There are two common RNN strategies.
- You have a long sequence that's always contiguous (for example, a language model that's trained on the text of War and Peace); because the novel's words all have a very specific order, you have to train it on consecutive sequences, so the hidden state at the last hidden state of the previous sequence is used as the initial hidden state of the next sequence.
The way most people do this is that you'll have to traverse the sequences in order, and not shuffle. Suppose you use mini-batch size of 2. You can cut the book in half, and the first sample will always have text from the first half of War and Peace and the second sample will always have text from the second half. Instead of using samples at random, the text is always read in order, so the first sample in the first mini-batch has the first words of the text, and the second sample in the first mini-batch has the first words after the mid-point of the text.
Purely abstractly, I suppose you could do something more complicated where you shuffle the data but can compute the initial hidden state for each position in the sequence (e.g. by computing the text up until that point, or else saving & restoring states) but this sounds expensive.

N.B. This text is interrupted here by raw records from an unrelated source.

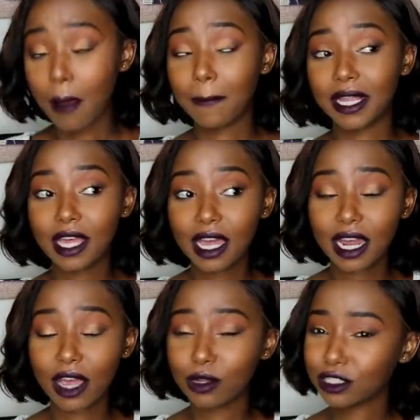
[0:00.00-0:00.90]
but then
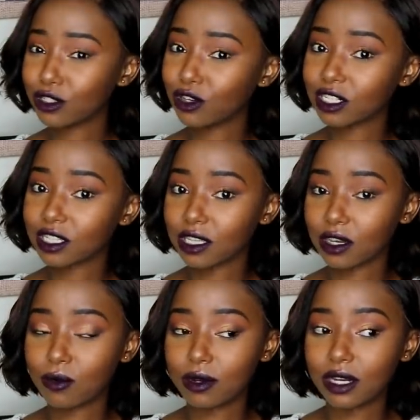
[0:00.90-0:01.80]
I also don't
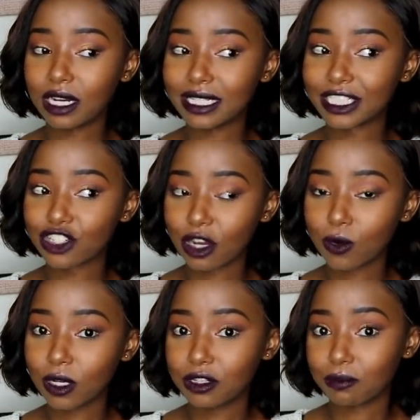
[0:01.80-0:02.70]
think we really
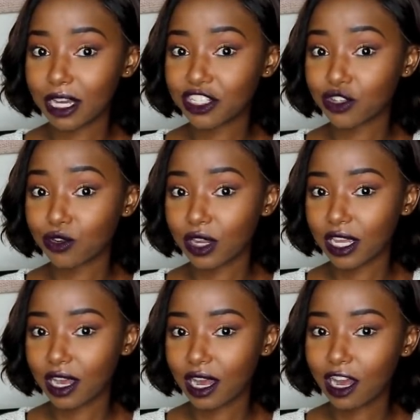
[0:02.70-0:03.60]
struggled much
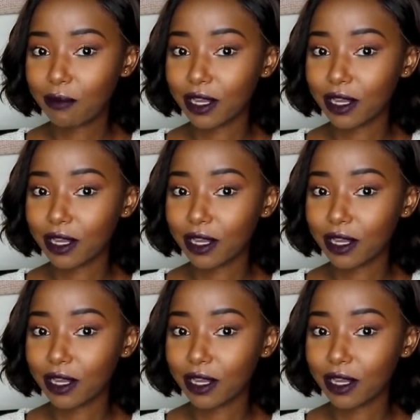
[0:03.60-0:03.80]
growing up,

- You have lots of distinct sequences (such as discrete tweets); it can make sense to start each sequence with hidden states of all 0s. Some people prefer to train a "baseline" initial state (Sam Weisenthal's's suggestion). I read an article advocating doing this if your data has lots of short sequences but I can't find the article now.
Which strategy is appropriate depends on the problem, and specific choices about how to represent that problem.
From the perspective of developing software, an ideal implementation would somehow expose functionality for both options to users. This can be tricky, and different software (pytorch, tensorflow, keras) achieves this in different ways.